A central theme of the presentation was the role of motivational interviewing in addressing misinformation. Its empathetic and non-confrontational style helps clinicians engage patients whose perceptions of risk or health behaviors may be shaped by distorted discourse, enhancing their motivation to align their health goals and behaviors. Dr. Scales also described how online communities influence information flows. Interventions can reduce misinformation on social platforms when infodemiologists act as hosts, moderators, translators and role models. These communities serve an important infrastructural role and their responsiveness and sense of empowerment can shape public understanding.

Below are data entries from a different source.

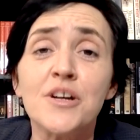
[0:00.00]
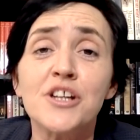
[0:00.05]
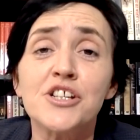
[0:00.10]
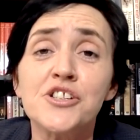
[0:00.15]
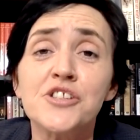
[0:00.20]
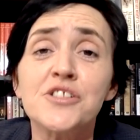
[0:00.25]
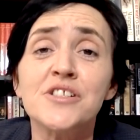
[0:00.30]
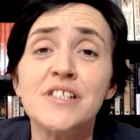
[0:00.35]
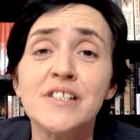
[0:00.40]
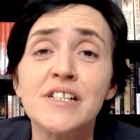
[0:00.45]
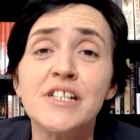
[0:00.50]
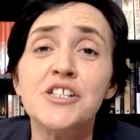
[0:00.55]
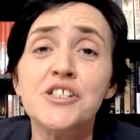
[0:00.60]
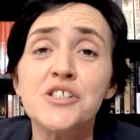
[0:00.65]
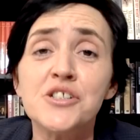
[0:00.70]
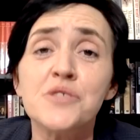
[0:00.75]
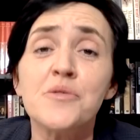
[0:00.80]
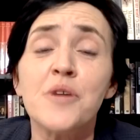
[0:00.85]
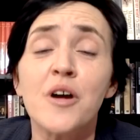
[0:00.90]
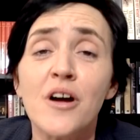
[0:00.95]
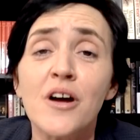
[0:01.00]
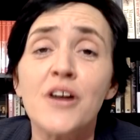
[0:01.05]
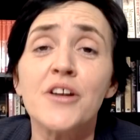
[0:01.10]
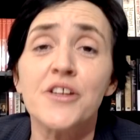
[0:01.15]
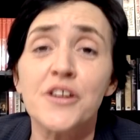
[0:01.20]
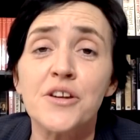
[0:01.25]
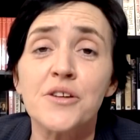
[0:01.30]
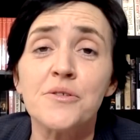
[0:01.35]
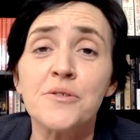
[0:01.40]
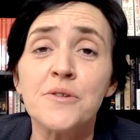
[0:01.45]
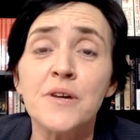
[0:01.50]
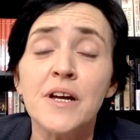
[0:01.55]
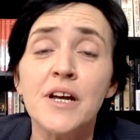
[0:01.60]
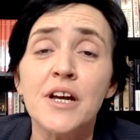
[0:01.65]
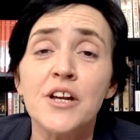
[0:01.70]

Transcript: I shouldn't need to argue,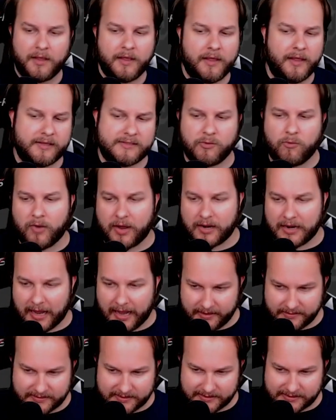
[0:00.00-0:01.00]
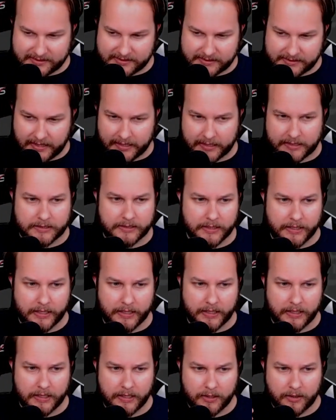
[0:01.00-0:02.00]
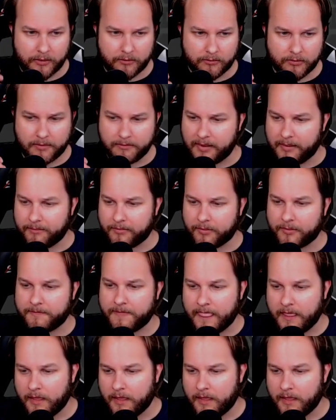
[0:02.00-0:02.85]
It's the one I distinctly remember.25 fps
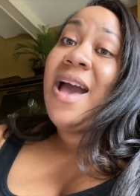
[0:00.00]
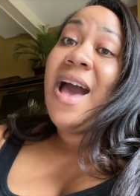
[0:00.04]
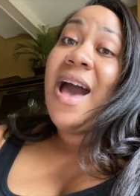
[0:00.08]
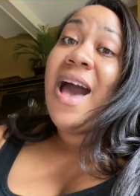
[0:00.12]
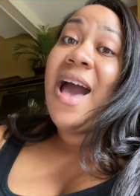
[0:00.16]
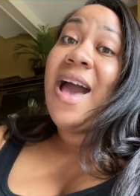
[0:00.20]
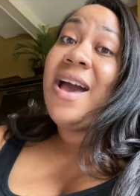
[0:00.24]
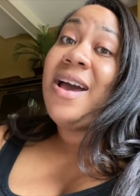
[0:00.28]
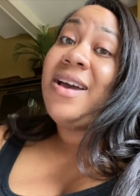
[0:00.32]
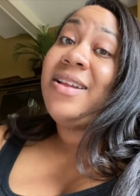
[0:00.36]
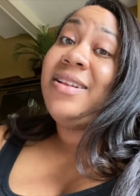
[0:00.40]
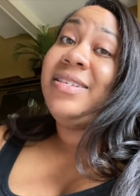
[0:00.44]

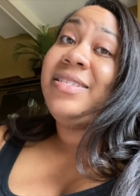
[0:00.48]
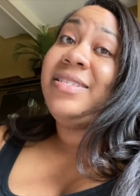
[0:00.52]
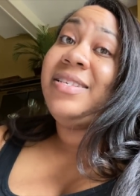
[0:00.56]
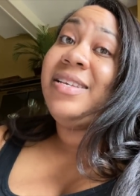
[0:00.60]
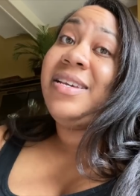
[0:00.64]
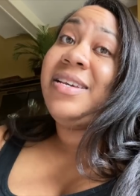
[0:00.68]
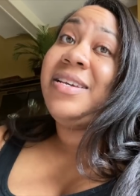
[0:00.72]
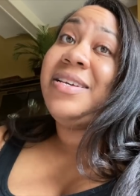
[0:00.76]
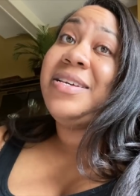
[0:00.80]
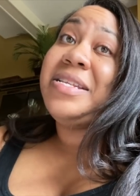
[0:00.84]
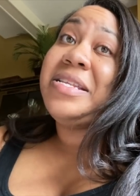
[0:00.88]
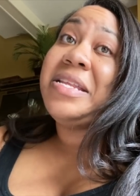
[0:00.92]
I honestly
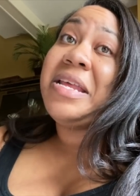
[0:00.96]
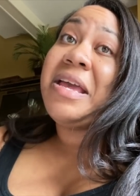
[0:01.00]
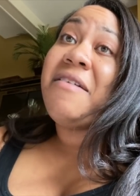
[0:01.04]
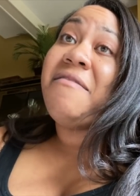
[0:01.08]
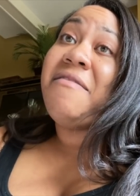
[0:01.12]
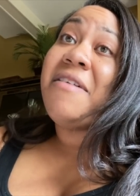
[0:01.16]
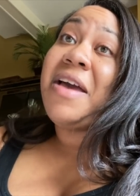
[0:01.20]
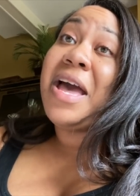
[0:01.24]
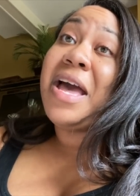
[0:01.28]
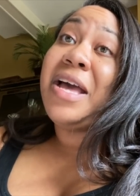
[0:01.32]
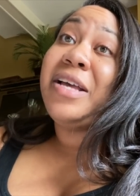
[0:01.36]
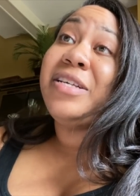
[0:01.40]
couldn't
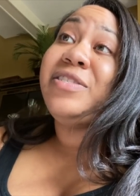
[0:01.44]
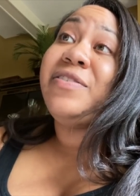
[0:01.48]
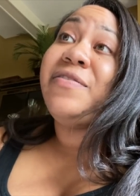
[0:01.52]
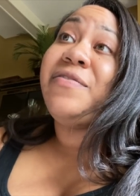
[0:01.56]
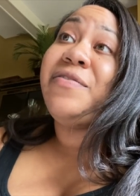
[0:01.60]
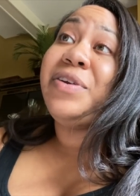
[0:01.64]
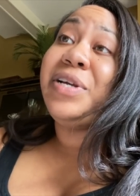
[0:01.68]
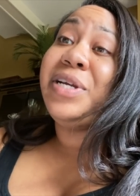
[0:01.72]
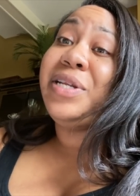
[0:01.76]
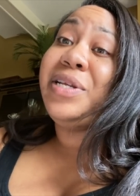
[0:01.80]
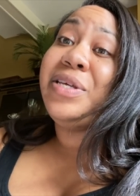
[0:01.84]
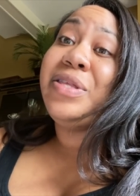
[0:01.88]
have asked
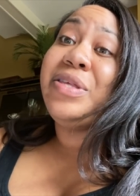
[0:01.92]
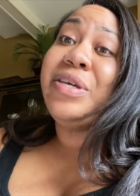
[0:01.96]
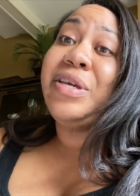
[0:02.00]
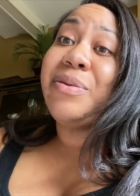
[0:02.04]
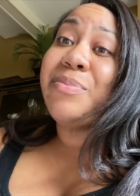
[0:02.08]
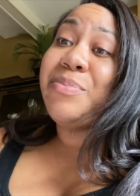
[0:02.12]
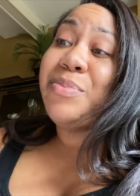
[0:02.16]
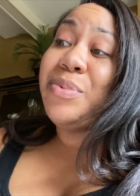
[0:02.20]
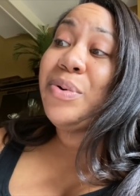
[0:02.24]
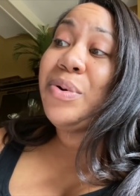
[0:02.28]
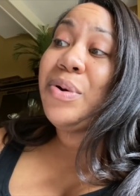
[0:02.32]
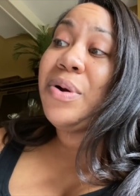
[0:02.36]
for
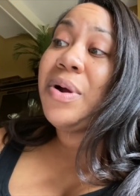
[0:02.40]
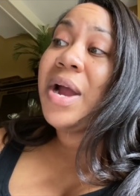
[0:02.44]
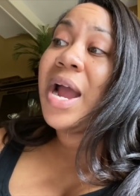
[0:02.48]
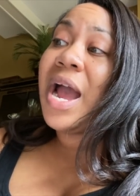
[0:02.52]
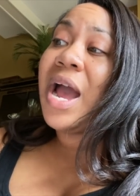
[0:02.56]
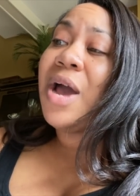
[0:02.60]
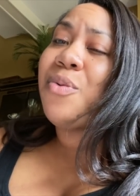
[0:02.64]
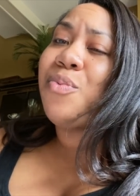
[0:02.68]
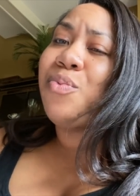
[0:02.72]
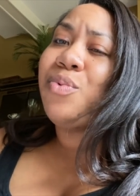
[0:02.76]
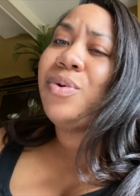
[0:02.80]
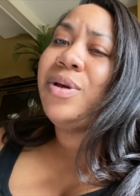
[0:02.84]
anything more.
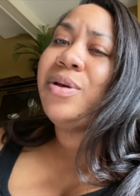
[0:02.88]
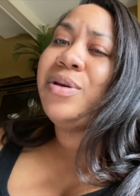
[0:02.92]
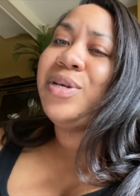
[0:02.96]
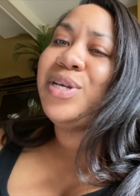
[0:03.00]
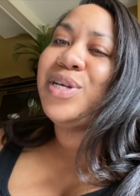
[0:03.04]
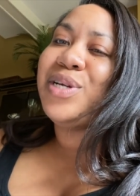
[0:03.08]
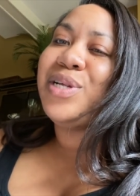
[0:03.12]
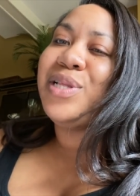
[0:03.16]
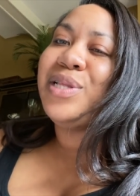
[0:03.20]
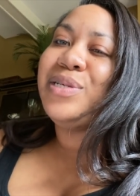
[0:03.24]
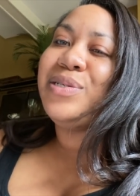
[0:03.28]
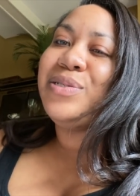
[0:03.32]
I will
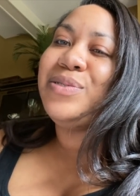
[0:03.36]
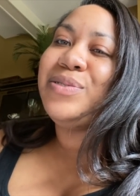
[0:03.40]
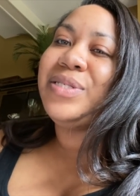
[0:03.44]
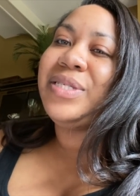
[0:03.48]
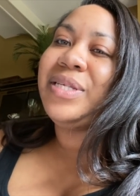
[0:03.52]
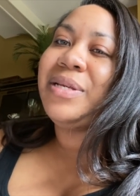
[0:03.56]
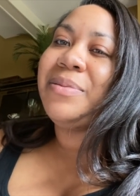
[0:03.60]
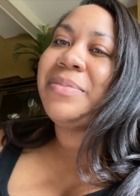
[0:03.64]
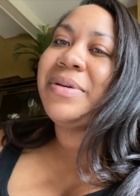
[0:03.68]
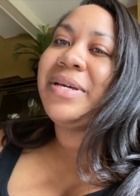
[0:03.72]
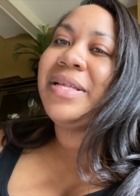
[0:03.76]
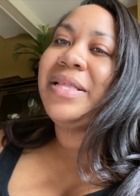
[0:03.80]
include
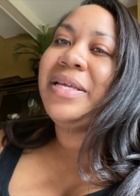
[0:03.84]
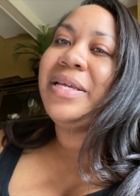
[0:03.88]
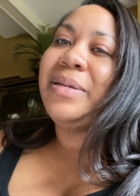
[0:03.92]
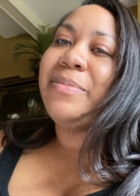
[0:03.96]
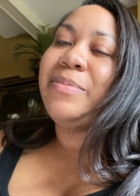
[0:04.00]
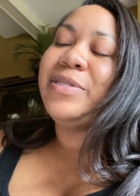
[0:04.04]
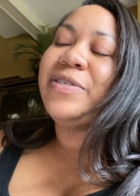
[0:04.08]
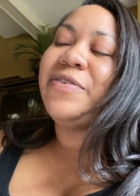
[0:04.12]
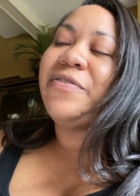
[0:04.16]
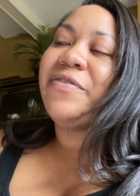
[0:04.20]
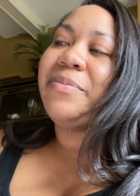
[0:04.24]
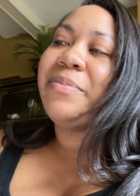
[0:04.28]
some
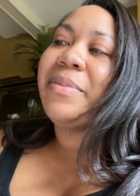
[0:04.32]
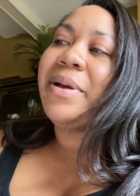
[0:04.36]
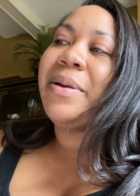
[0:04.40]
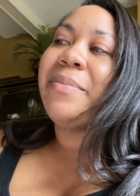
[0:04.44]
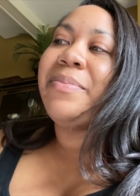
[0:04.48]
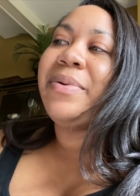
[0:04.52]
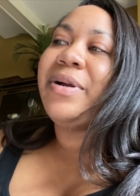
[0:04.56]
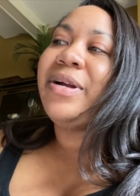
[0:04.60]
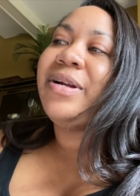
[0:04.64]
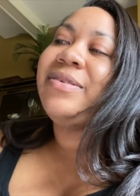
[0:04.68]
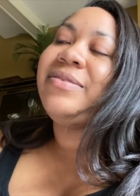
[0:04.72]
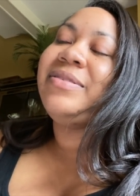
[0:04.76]
clips from my
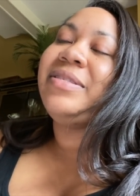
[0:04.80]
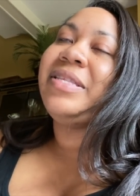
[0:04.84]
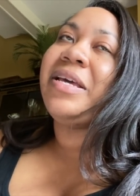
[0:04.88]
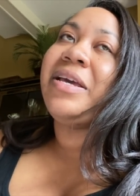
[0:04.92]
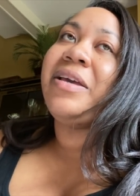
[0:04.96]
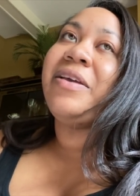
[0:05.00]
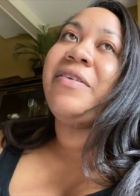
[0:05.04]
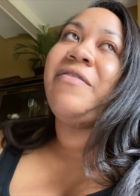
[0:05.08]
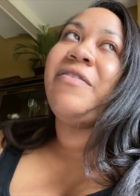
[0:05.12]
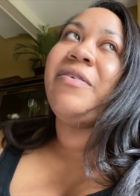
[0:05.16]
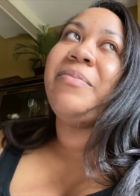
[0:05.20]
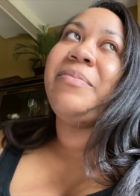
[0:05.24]

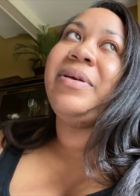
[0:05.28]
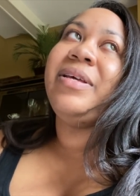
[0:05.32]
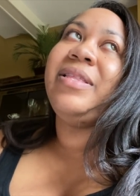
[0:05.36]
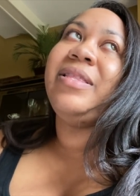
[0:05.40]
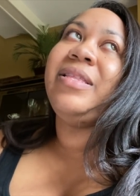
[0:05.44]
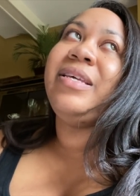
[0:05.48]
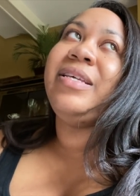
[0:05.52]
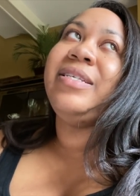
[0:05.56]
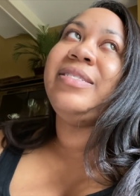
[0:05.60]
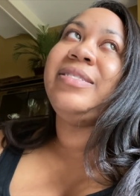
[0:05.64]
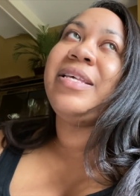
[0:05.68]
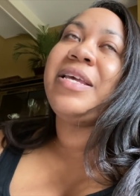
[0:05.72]
birthday, from at
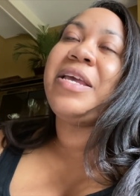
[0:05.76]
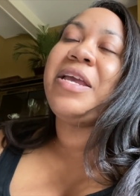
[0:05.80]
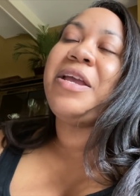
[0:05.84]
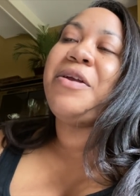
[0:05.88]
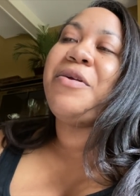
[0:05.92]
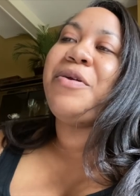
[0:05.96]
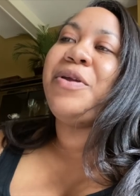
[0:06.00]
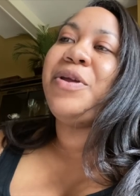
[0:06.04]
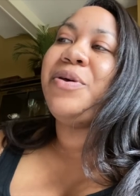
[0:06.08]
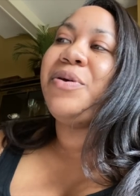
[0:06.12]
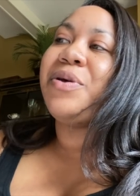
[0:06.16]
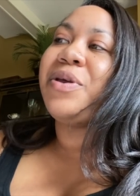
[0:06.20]
least the
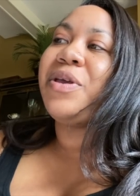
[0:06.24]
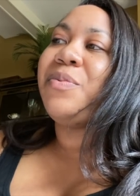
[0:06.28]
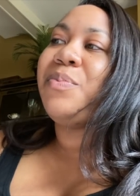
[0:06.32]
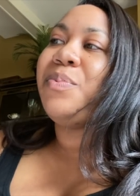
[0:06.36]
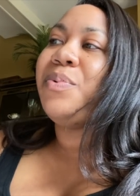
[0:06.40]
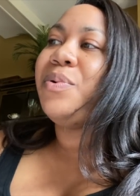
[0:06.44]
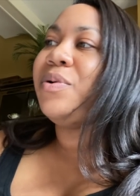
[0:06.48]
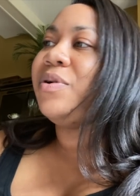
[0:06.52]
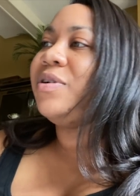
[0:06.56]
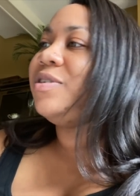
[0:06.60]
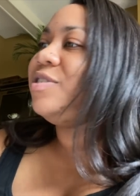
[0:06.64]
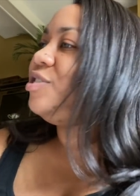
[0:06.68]
karaoke
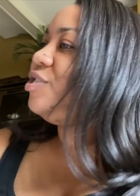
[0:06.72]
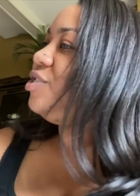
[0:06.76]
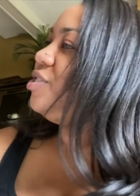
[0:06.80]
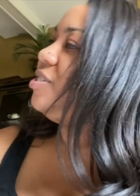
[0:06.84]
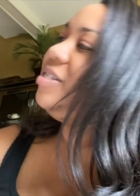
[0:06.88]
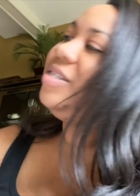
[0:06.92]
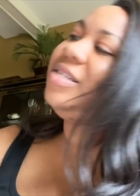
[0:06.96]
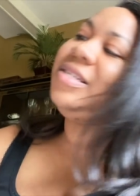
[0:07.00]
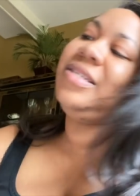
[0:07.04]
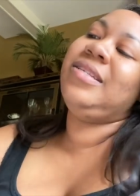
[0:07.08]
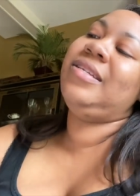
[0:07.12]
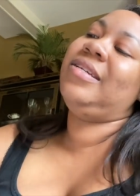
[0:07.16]

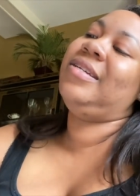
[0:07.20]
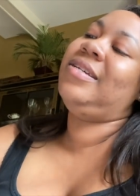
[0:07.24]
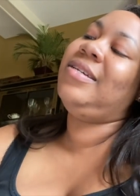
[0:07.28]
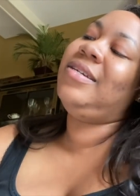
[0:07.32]
portion,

Dr. Scales emphasized that addressing misinformation requires shifting from an individual focus to a community level discourse approach, such as managing nuance, empowering communities and pursuing systematic changes. He called for more empirical, discourse-based research to understand cumulative and context dependent effects of misinformation. Because social media functions as a mass communication system, he stressed the need for interventions that match its scale and speed.

Looking ahead, he highlighted several priorities for research and practice, including integrating information environment screening into clinical workflows, using rewrite algorithms to detect or reduce distorted discourse and expanding shared toolkits such as MisinfoRx to support clinician communication. He called for more empirical studies to understand how misinformation shapes risk perception and health behavior. His presentation served as a call to action to build public health infrastructure that can respond to infodemics, empower communities and align health communication strategies with the realities of today’s information ecosystem.